The coroner did not rule out the brand switch for Maddock's cause of death, but said the fatal seizure could be attributed to a number of things.

Andre Maddock with son Lucas.

Andre Maddock with son Lucas. Photo: Nadia Jooste

Jooste said she knew deaths from epilepsy were complex but she felt Maddock's had been shelved in the too-hard-basket.

"It was a hard one to swallow. It almost seemed like it was in the too-hard-basket to dig a little bit deeper, but you just have to take it as it comes."

When Pharmac first proposed funding only Logem - a generic brand of the original product Lamictal - Medsafe advised against it.

It said, in its submission, if a switch was to happen patients should be reviewed first by their GP and counselling should be available.

It also said all patients should be followed up to check they were coping with the change.

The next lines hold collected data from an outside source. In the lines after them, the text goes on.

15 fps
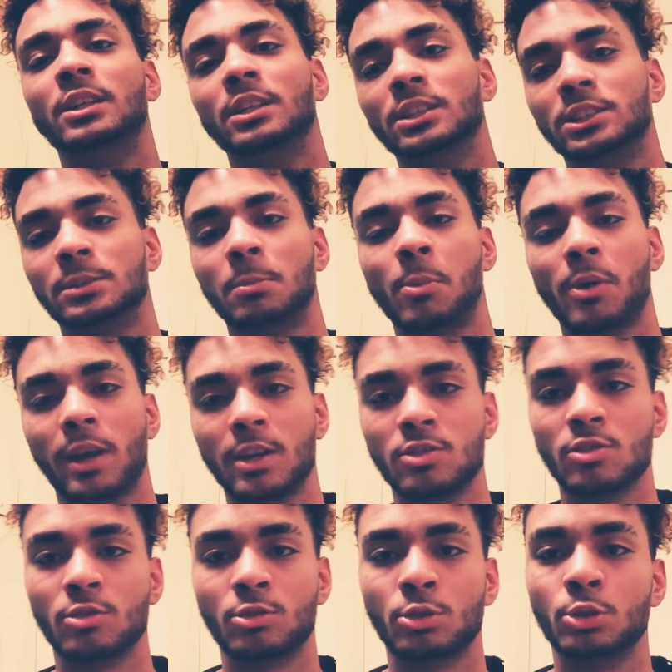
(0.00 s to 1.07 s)
It's your boy
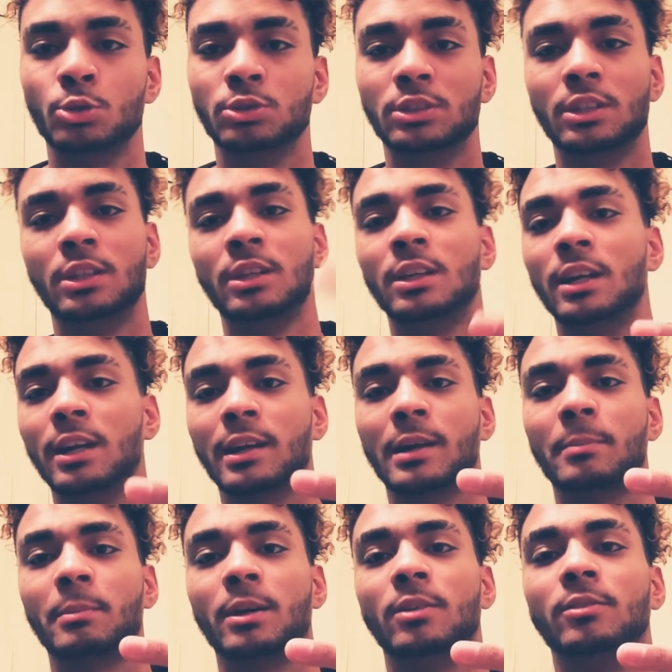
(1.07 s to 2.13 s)
Agent Cruz, and
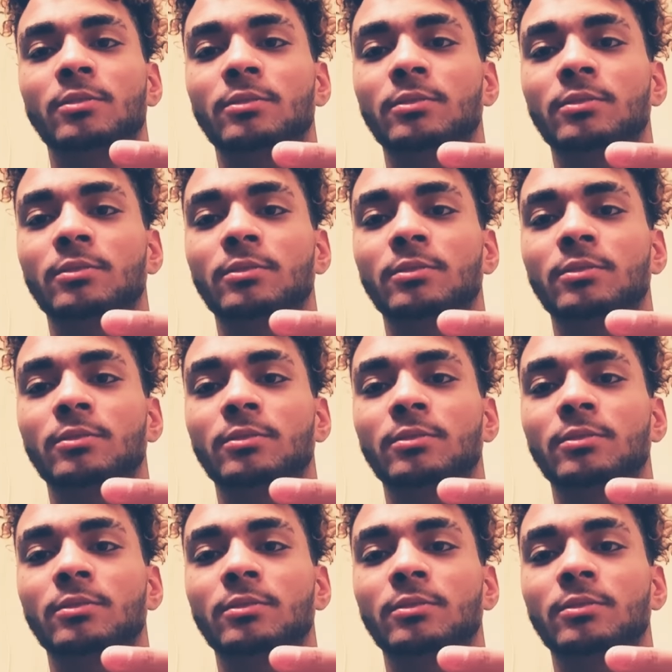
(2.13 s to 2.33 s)
I'm out.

An internal Pharmac memo noted 10,700 people would have to switch and there was a risk that if adverse effects happened, they would be linked to the brand switch.

Regardless, the change went ahead from October 2019.

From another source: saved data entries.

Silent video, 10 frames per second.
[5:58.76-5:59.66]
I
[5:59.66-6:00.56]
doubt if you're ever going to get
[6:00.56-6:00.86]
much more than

Epilepsy New Zealand accepted the findings that the deaths were not caused by the brand switch but its chief executive Ross Smith maintained Pharmac went against best practise when it chose to forge ahead with the funding change.

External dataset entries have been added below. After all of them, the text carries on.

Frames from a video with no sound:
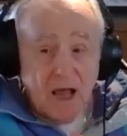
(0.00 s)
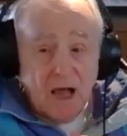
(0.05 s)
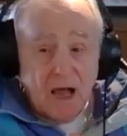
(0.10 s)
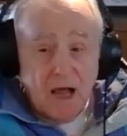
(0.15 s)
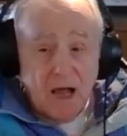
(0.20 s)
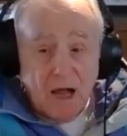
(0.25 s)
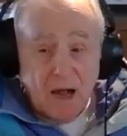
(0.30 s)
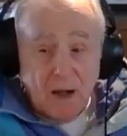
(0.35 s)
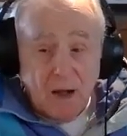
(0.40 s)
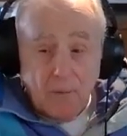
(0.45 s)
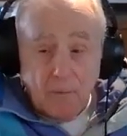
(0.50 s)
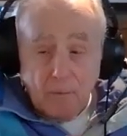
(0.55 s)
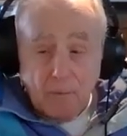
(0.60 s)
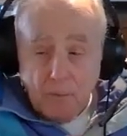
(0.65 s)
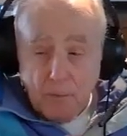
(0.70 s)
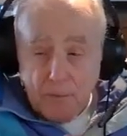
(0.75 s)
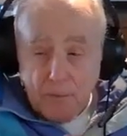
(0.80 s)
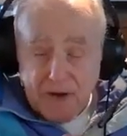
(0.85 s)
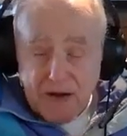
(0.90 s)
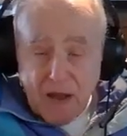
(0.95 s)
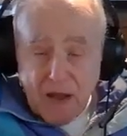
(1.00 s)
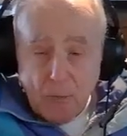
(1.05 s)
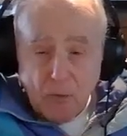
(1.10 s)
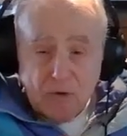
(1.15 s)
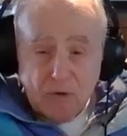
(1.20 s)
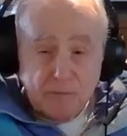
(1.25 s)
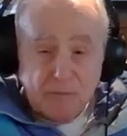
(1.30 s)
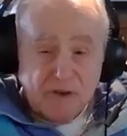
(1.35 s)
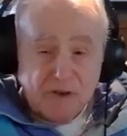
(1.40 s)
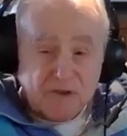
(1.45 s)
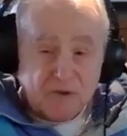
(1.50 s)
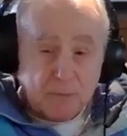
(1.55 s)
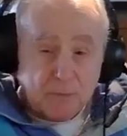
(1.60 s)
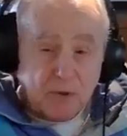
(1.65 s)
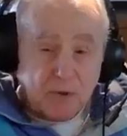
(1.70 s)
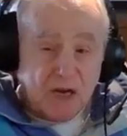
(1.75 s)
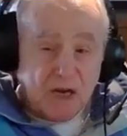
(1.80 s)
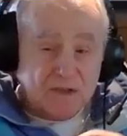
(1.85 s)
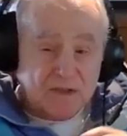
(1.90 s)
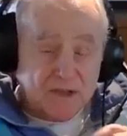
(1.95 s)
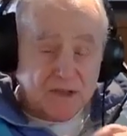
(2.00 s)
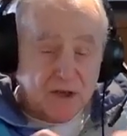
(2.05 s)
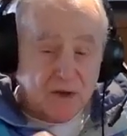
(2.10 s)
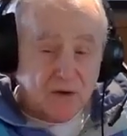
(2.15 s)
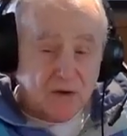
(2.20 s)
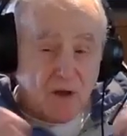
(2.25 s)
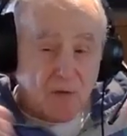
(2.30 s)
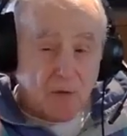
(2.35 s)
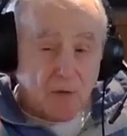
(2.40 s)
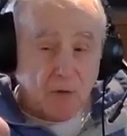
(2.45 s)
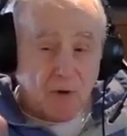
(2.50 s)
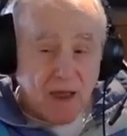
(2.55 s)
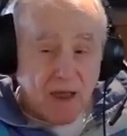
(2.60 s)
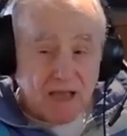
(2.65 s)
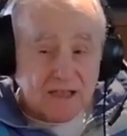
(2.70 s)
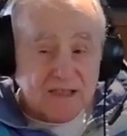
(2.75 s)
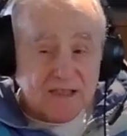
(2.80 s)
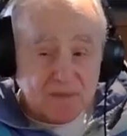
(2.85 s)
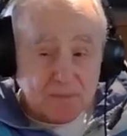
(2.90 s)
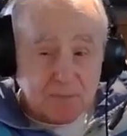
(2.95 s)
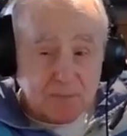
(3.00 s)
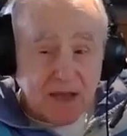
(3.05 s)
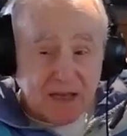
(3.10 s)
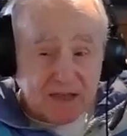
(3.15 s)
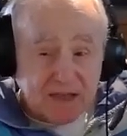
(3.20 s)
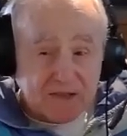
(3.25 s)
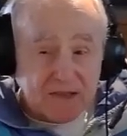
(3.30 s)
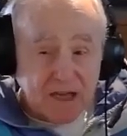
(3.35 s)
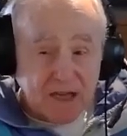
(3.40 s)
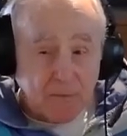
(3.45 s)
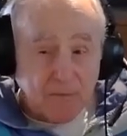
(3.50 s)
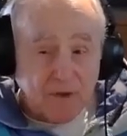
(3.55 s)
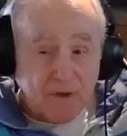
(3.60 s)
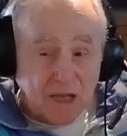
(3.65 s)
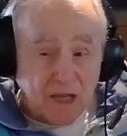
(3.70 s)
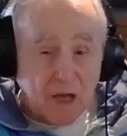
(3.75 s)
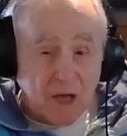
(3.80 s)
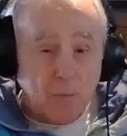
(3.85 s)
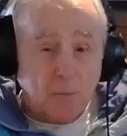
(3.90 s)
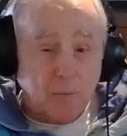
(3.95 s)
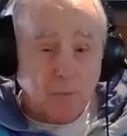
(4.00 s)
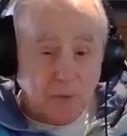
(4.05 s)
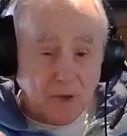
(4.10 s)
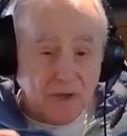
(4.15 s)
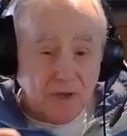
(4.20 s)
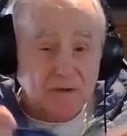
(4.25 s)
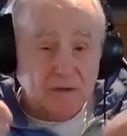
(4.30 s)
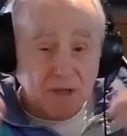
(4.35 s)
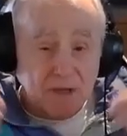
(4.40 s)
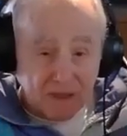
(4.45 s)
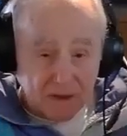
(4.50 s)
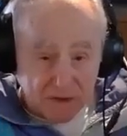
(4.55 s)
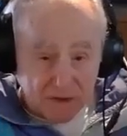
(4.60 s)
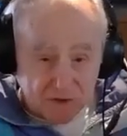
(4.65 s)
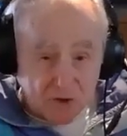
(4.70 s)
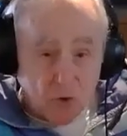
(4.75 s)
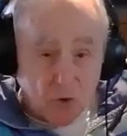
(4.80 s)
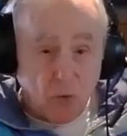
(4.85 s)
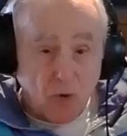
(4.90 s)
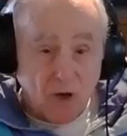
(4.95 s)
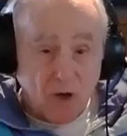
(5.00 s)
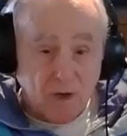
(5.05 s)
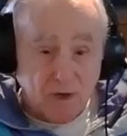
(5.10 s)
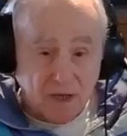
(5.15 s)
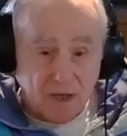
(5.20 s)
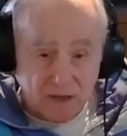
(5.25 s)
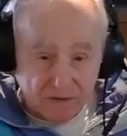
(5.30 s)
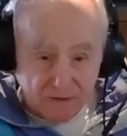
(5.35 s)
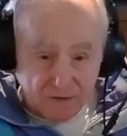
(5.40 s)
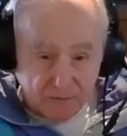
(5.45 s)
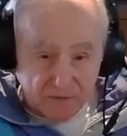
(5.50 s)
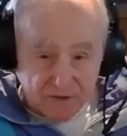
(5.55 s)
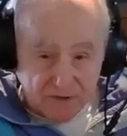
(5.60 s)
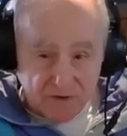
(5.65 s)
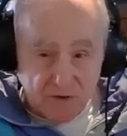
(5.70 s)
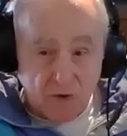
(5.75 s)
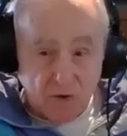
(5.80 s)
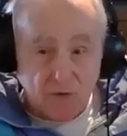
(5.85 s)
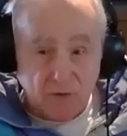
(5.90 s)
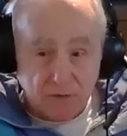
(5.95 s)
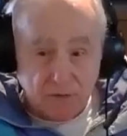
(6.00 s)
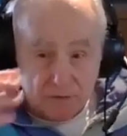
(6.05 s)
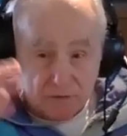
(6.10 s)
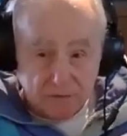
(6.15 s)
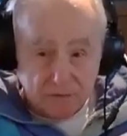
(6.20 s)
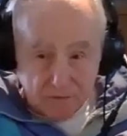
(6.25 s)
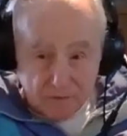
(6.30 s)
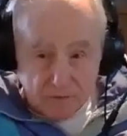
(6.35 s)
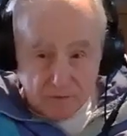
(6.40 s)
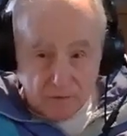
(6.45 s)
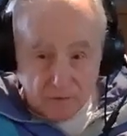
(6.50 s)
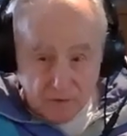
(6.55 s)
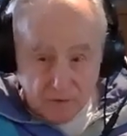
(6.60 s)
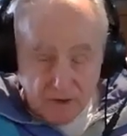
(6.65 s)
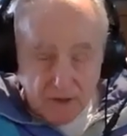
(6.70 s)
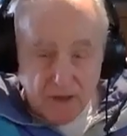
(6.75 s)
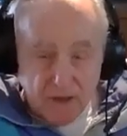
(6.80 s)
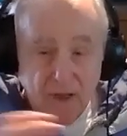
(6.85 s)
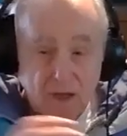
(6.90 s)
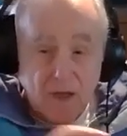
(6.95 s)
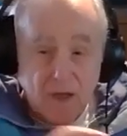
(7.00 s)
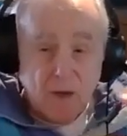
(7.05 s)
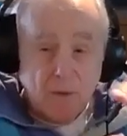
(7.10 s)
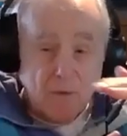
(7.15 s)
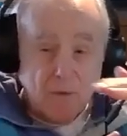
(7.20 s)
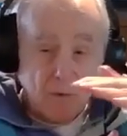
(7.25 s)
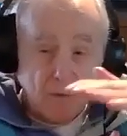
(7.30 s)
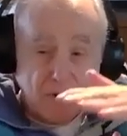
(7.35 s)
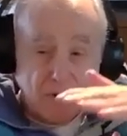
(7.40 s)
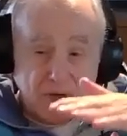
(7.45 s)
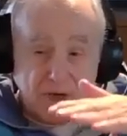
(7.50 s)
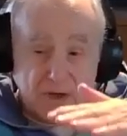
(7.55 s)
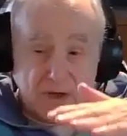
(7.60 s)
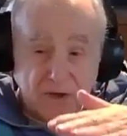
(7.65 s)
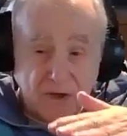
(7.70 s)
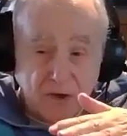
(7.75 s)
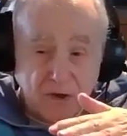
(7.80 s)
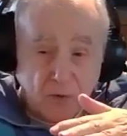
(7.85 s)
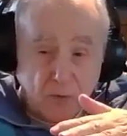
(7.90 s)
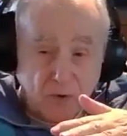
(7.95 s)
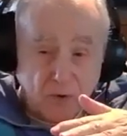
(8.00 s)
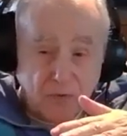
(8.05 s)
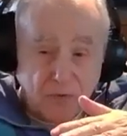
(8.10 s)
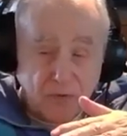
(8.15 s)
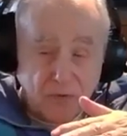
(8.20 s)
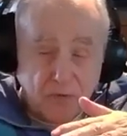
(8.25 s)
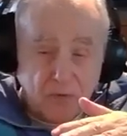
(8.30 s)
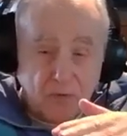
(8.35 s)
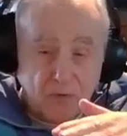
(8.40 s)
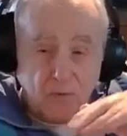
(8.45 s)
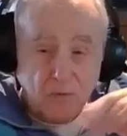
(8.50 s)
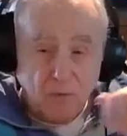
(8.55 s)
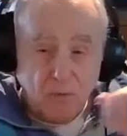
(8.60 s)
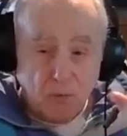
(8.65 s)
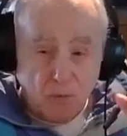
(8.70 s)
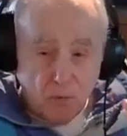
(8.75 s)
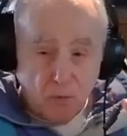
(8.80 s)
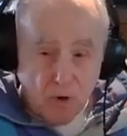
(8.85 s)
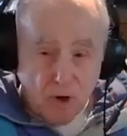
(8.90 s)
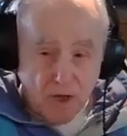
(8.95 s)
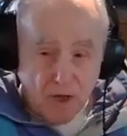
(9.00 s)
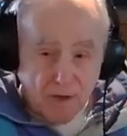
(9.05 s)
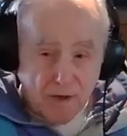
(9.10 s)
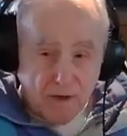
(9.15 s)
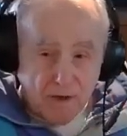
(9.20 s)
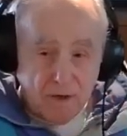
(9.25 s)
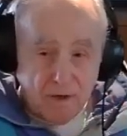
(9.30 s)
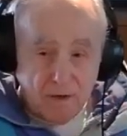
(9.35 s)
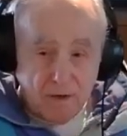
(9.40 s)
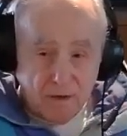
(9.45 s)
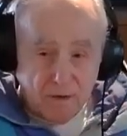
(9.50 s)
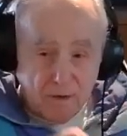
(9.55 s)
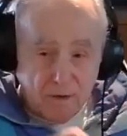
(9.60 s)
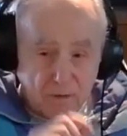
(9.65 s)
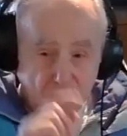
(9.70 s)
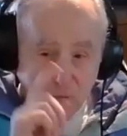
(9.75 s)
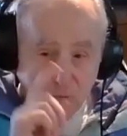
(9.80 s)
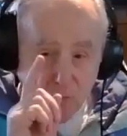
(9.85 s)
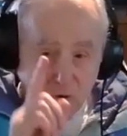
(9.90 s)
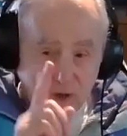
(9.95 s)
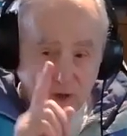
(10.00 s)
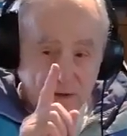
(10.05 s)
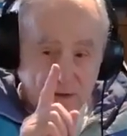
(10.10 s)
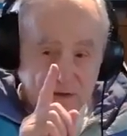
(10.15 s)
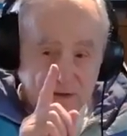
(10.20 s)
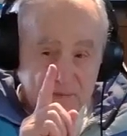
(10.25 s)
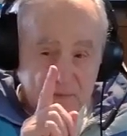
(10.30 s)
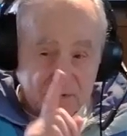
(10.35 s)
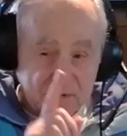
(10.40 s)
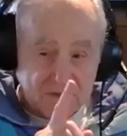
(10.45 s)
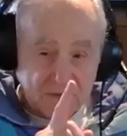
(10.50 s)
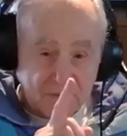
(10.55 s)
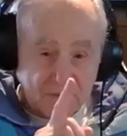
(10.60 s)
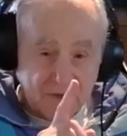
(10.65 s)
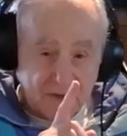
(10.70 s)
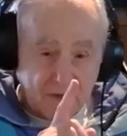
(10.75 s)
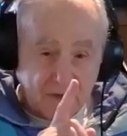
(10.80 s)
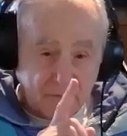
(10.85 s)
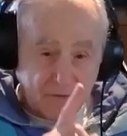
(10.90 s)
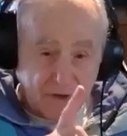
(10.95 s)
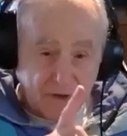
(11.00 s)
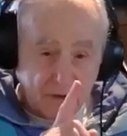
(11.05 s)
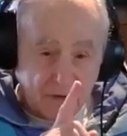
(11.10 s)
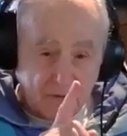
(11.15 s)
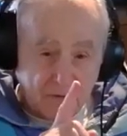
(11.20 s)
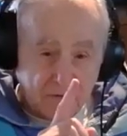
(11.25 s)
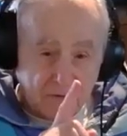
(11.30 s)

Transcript: Um, but I wouldn't be surprised to hear other aspects coming up and, and so on as a result. Okay. But we're going to deal with one, one okay. specific event.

"People should never have been switched their brands of a drug like lamotrigine at the pharmacy counter with no advice, no warning and no one communicating with them."

He was hopeful that, despite no formal recommendations, the report would lead to changes.

The coroner did make several observations, including criticism over communication to patients about the switch.

None of the six were told about special funding which meant they could have applied to stay on their original product, and only one was told there could be adverse effects from switching brands.

Jooste believed, had Andre's doctors, the pharmacists and Pharmac managed the switch better, he might still be alive.

"I do believe that if all the boxes were ticked and if they looked at absolutely everything, we would be having a different story right now."

She was disappointed with no formal recommendations, but was hopeful the report would be widely read by GPs and pharmacists who would do things differently the next time there was a brand change.

In a statement Pharmac accepted that not all patients received the required information.

Operations director Lisa Williams said it would be working with the Ministry of Health to improve how information was shared and to clarify who was responsible for passing this on to patients.

"This is a joint project that will also include the Medical Council, the Pharmacy Council and the Royal New Zealand College of General Practitioners."

"We offer our deepest condolences to the families and friends of Ricky Blackler, Reuben Brown, Krystle Loye, Andre Maddock, William Oliver, and Jessica Reid.

"I attended every day of the inquest and listened to all evidence shared. The strength of the families of those who passed away was inspiring and I applaud them for taking part," Williams said.

The coroner also made the observation that a national dispensing database, available to all pharmacists, would allow them to keep track of what brand of medication patients had been prescribed.

People taking Logem are being advised to continue to do so and if they have any concerns to talk to their doctor.

In a statement to RNZ, chief coroner Judge Marshall said: "I acknowledge some concerns with my findings in the epilepsy joint inquiry, and urge people to read in its entirety to understand the conclusions.

"While the evidence does not clearly link the brand switch to the seizures that led to the deaths, some useful observations have arisen during the inquiry.

"These include the need for an improvement in communication between health professionals and epilepsy patients, the benefits of establishing a national dispensing database available to all pharmacists, and the lack of a formal system in New Zealand to comprehensively monitor therapeutic equivalence between different brands of drugs.

"My thoughts go out to the families of the deceased at this time."